[Vision2020] Wired.com, 10-30-19 "See, Facebook? Twitter Proves You Can Ban Political Ads"
Ted Moffett
starbliss at gmail.com
Thu Oct 31 18:43:11 PDT 2019
Vision2020 Post: Ted Moffett
---------------------------
Twitter has decided to ban all political ads on its platform, while
Facebook continues to allow even ones that lie.
https://www.wired.com/story/twitter-bans-political-advertising/
10.30.2019 07:19 PM
Twitter CEO Jack Dorsey announced on Wednesday that the company will soon
ban all political advertisements on the platform globally. That decision
provides a stark contrast to Facebook and its CEO Mark Zuckerberg, who has
spent recent weeks defending
<https://www.wired.com/story/mark-zuckerberg-endures-another-grilling-capitol-hill/>
his
decision to allow political ads of all kinds on its platform—even ones that
contain falsehoods.
“While internet advertising is incredibly powerful and very effective for
commercial advertisers, that power brings significant risks to politics,
where it can be used to influence votes to affect the lives of millions,”

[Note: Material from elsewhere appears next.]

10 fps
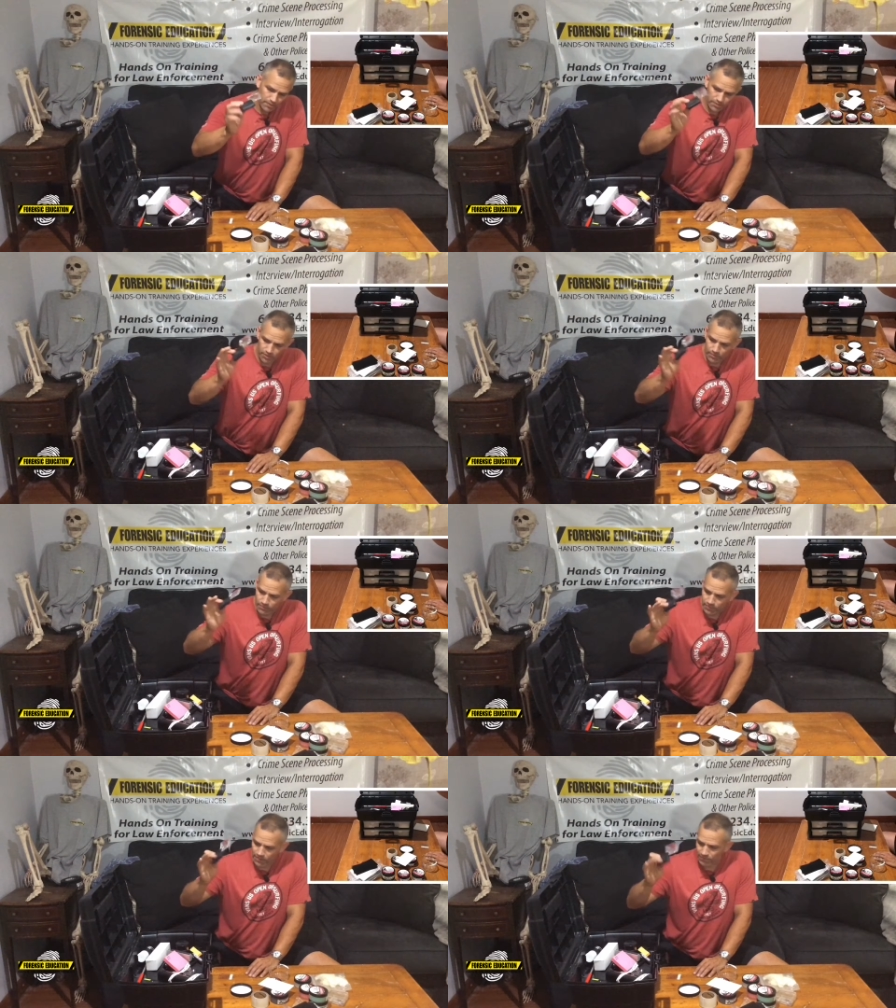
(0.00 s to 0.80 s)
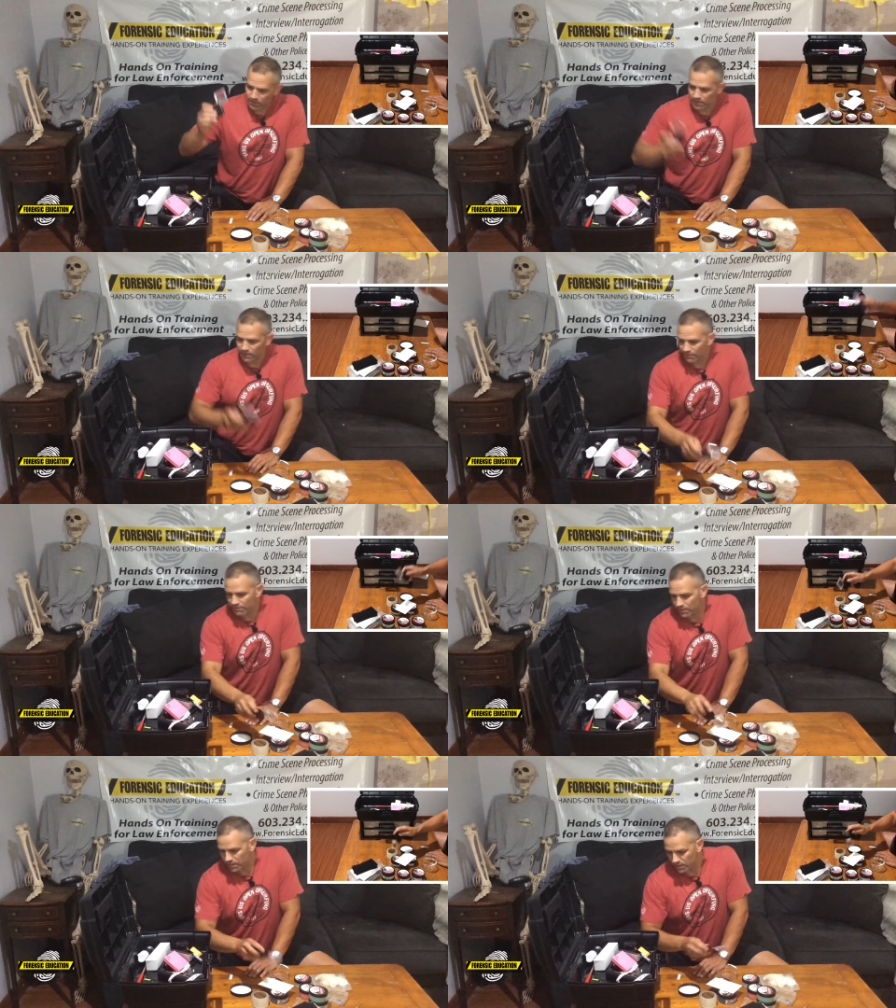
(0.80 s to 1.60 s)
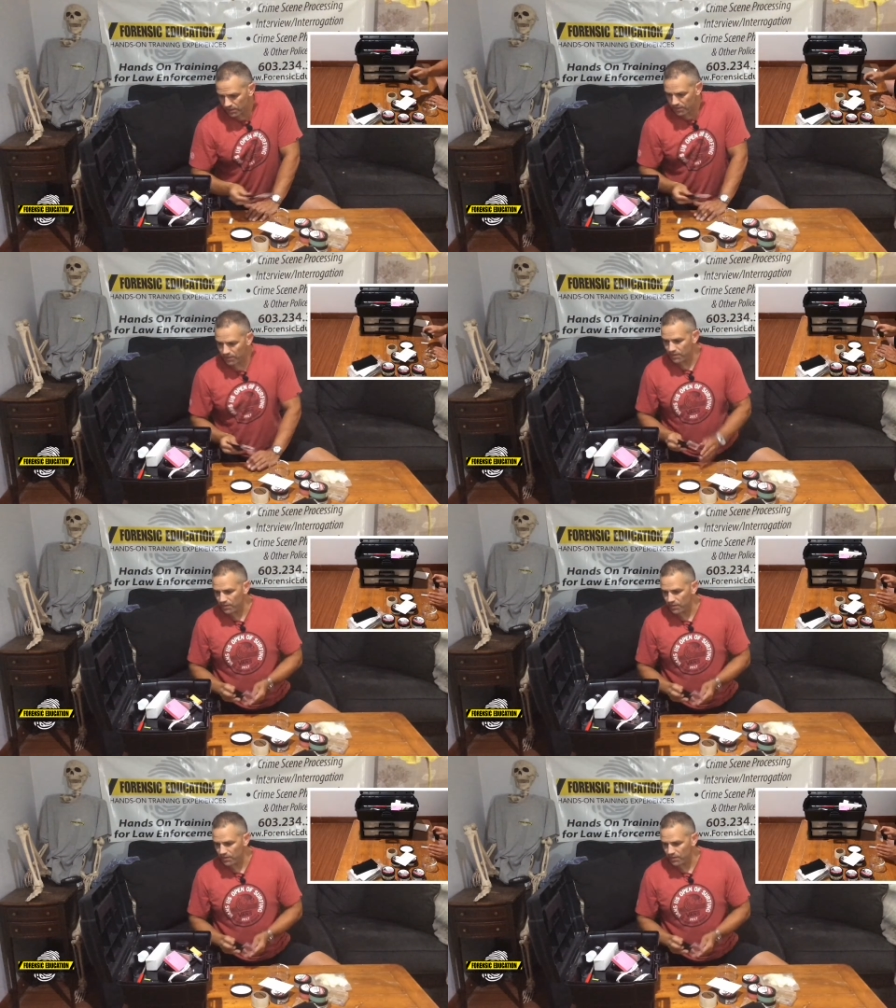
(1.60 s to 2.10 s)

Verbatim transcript: So definitely need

Dorsey wrote in a multi-tweet thread
<https://twitter.com/jack/status/1189634360472829952> explaining the
decision. “Political message reach should be earned, not bought.”
The new policy applies to political candidates as well as advertising
around political issues, but will include exceptions for things like voter
registration. The company plans to reveal a detailed version of the policy
on November 15, and it will go into effect on November 22.
Facebook, on the other hand, has tried to avoid playing referee in
political debates by declining to fact-check its political ads. That policy
has earned Zuckerberg enemies in Congress, who grilled him on the decision
last week <https://www.wired.com/story/mark-zuckerberg-needs-to-shut-up/>,
and among Facebook employees, more than 250 of whom have signed a letter
opposing the policy.
Just minutes after Dorsey’s tweets, Zuckerberg defended the company’s
handling of political speech on the company’s third-quarter earnings call.
Without mentioning Twitter by name, he noted that competitors like Google
continued to host political ads and that broadcasters are required by the
FCC to air them.
“I don’t think it’s right for private companies to censor political ads or
the news," Zuckerberg said. “Would we really want to block ads for
important political issues like climate change or women’s empowerment?”
Zuckerberg argued that political ads are an important component of free
speech—an amorphous principle in the context of a private
company—especially for candidates and issues that receive less media
coverage. “People who say the answer is simple haven’t thought through all
the nuances and downstream arguments.”
But Facebook’s policy of allowing lying in political ads has obvious,
immediate repercussions. This month, when the Donald Trump campaign
circulated an advertisement that instigated a false rumor about
presidential candidate Joe Biden, Facebook declined to take the ad down.
It also hasn’t always been applied consistently, or with obvious bounds.
During a tense visit to Congress last week, US representative Alexandria
Ocasio-Cortez asked Zuckerberg to define the parameters of the policy.
Could she pay to advertise the incorrect election date to predominantly
black zip codes? No, Zuckerberg said; Facebook doesn’t tolerate voter
suppression, so it would take that content down. Could she take out an
advertisement on Facebook saying that Republicans supported the Green New
Deal? Zuckerberg stumbled. “I don’t know the answer to that off the top of
my head,” he said. “Probably?”
If Facebook has made the issue of political ads seem unavoidably thorny,
Twitter’s policy makes the answer seem stupidly simple. Want to avoid
refereeing political speech? Don’t allow the ads.
In his tweets, Dorsey wrote that challenges to civic discourse—from
misinformation to manipulated videos to microtargeting—only become more
complex when money is involved. “It’s not credible for us to say: ‘We’re
working hard to stop people from gaming our systems to spread misleading
info, buuut if someone pays us to target and force people to see their
political ad…well...they can say whatever they want! 😉’,” Dorsey tweeted,
in a direct jab at Facebook.
While Twitter’s decision may earn it kudos in the midst of the backlash
against Facebook, some have described the policy as “extreme,” noting that
it may do little to improve civil discourse on the platform in general.
Daniel Kreiss, a professor of political communication at the University of
North Carolina’s Hussman School of Journalism and Media, says that the
advertisements aren’t the problem. Instead, platforms should examine their
policies around custom ad targeting, which incentivizes extremist messages.
“The challenge here is that we need to have a system where we recognize the
important role that political ads have long played in American political
discourse, but to build more friction into the system,” says Kreiss. “We’re
stuck between two extremes: We have Facebook saying everything goes, and
Twitter saying nothing goes. There’s a sensible position in the middle,
which is why not allow paid political ads but get away from hypertargeting?”